Experimental Design Details
We examine the consequences of reducing reporting paperwork, that is, the forms and protocols the top management of a firm requires employees and team managers to fill in as part of the reporting process. The effects of reporting on performance are theoretically ambiguous: while reporting helps deal with agency issues, it costs valuable time and is not conducive to building trust between the firm and its employees. We therefore approach our research question empirically, using an RCT as a means of creating exogenous variation in exposure to reporting requirements.
Setting. Our study will take place in a family-owned bakery chain in Germany that operates 148 bakeries employing 1,300 people. In a way similar to many other firms in the food sector, the firm has a hierarchical structure: 148 shop managers report to 16 regional managers, who report to three sales directors, who report to the executive board. There are many reporting duties and paperwork imposed on bakery employees in addition to their core activities (sales). Evidence from a pre-treatment employee survey hints at dissatisfaction with excessive reporting paperwork, and suggests a link between it and turnover intentions. The survey results prompted the firm’s executives to contemplate possibilities of reducing the burden of reporting for the employees.
Treatment. We will remove two elements of reporting paperwork, described below, in 73 randomly selected bakeries, the remaining seventy-five operating as usual.
Our proposed treatment is informed by a thorough study of the reporting processes in our study firm. In Summer 2020, together with the firm’s management and the head of the workers’ council, we surveyed dozens of pieces of reporting paperwork in the bakeries. Subsequently, we visited twentey randomly selected bakeries and asked their managers and employees to evaluate each piece in terms of its informational and monitoring benefits to the firm and time costs to the workers. The costs relative to the benefits were particularly high for two pieces:
i. The form in which employees document whether they smiled when interacting with customers, put products in the required order on the counter, and followed marketing campaigns (to be filled several times per day).
ii. The daily protocol in which the store manager and employees document their daily activities.
According to the firm’s top management, the above two pieces of reporting paperwork were initially implemented to monitor essential processes. Our survey evidence, however, suggests that they are excessively costly and signal firm’s distrust to the workers.

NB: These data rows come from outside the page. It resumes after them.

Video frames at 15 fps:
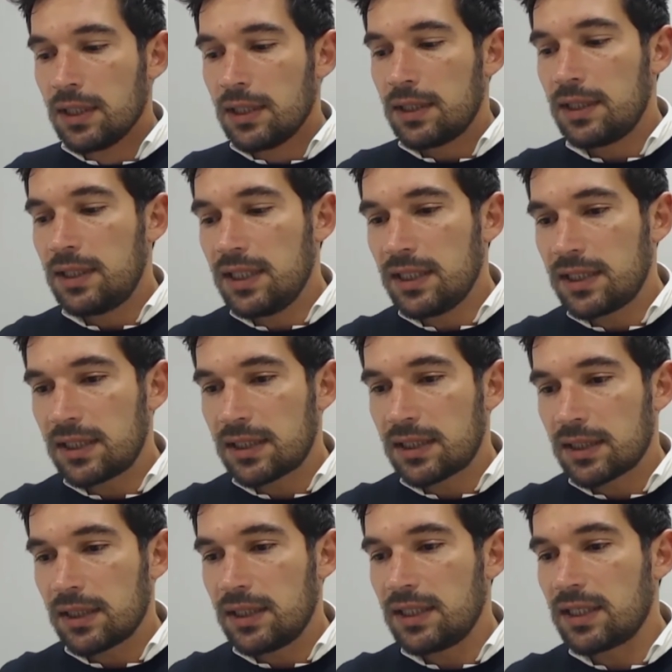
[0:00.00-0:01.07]
This
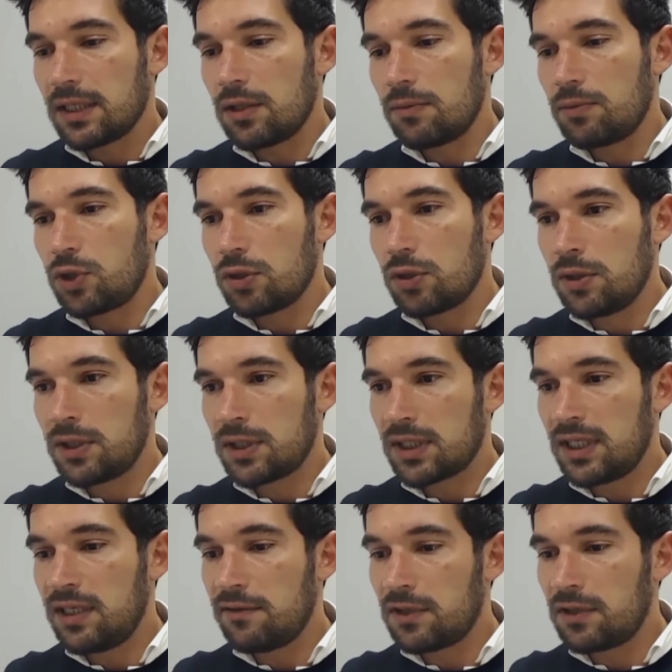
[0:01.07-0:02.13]
is an option
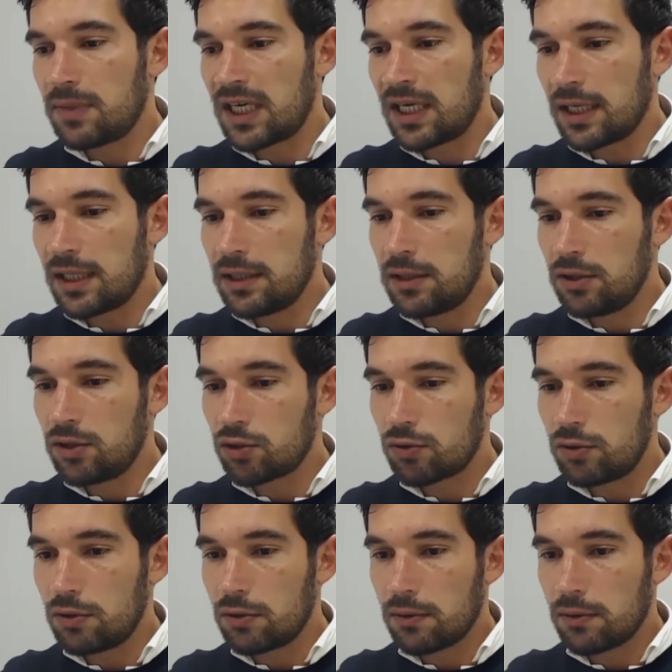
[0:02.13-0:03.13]
given by industrial.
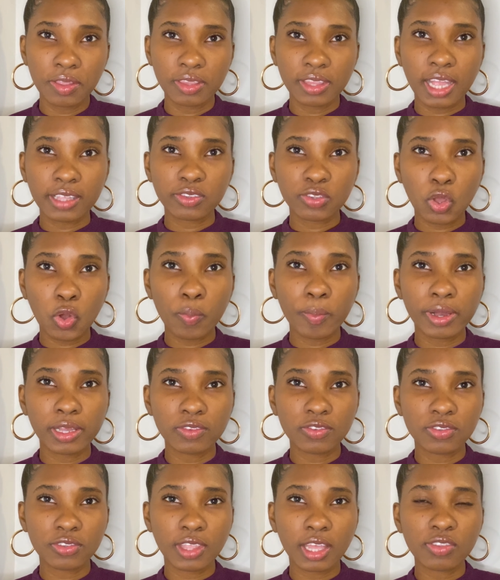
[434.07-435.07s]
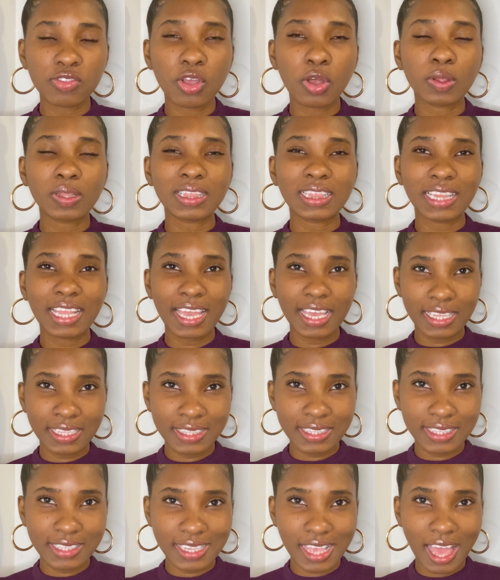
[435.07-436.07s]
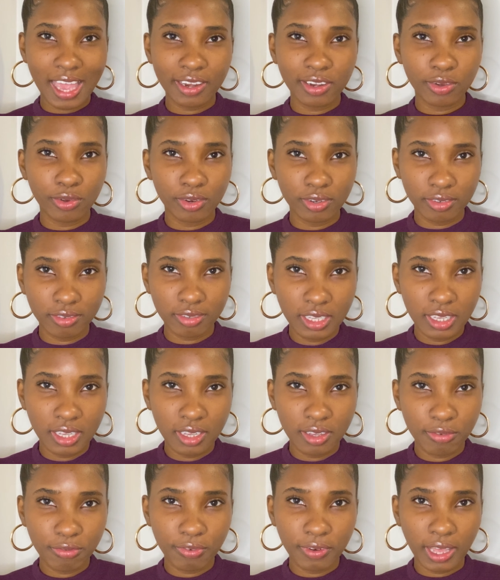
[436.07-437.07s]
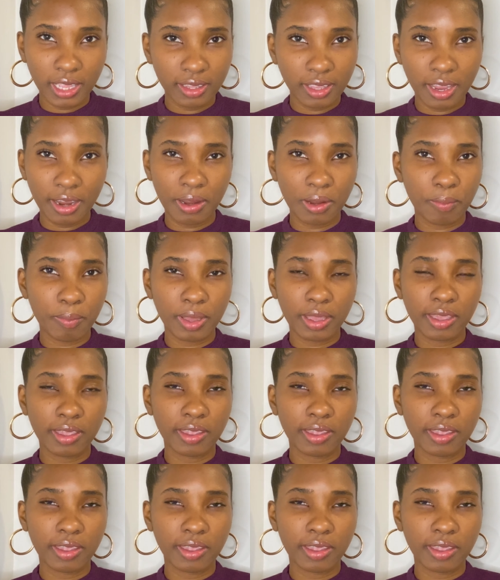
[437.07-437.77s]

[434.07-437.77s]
That's how much, that's how less I don't flat iron my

We performed stratified randomization by shop location and size. The control and treatment shops are balanced across a number of dimensions including performance outcomes we expect to be affected by our treatment, as outlined below.
Expected outcomes. We will monitor a number of behavioural and performance outcomes that could be affected by the reduction of paperwork. First, we expect changes in shop managers’ time use, from reporting to sales activities, and possibly changes in leadership styles and in the interaction between store managers and employees. Next, time freed up from reporting and spent on sales activities could improve sales, especially in the hours when reporting paperwork is usually done (we measure this information in pre-RCT surveys). On the other hand, less compliance with technological and service procedures might reduce sales, either directly or through lower customer satisfaction.
Less work and stress from less reporting could reduce employee turnover and absence, as well as improve employees’ attitudes towards the firm, especially their perceptions of being trusted by the firm. We will also examine the effect on physical appearance and customer service standards as measured in mystery shopping scores.
Heterogeneous treatment effects. We will measure how treatment effects on the above outcomes vary along several dimensions, as we now outline. For initial intuition on how the effect may vary, as well as to control for possible partiality towards specific shops, we conducted interviews with regional managers where we asked them to predict in which shops our treatment will and will not work, and to explain why they thought so. The results of the interviews suggest that regional managers expect treatment to work positively in small teams, where there is less need for formal coordination and reporting, and in longer-established teams since they have better knowledge of the work routines. Accordingly, we will measure treatment effect heterogeneity with respect to shop team size and tenure, as well as regional managers’ expectations we learned from the interviews.
Additionally, we will explore variations in the treatment effects with survey measures of employee reciprocity, as more reciprocal individuals may react to the treatment more strongly, and the identity of the sales director, since not all sales directors were equally optimistic regarding our proposed treatment.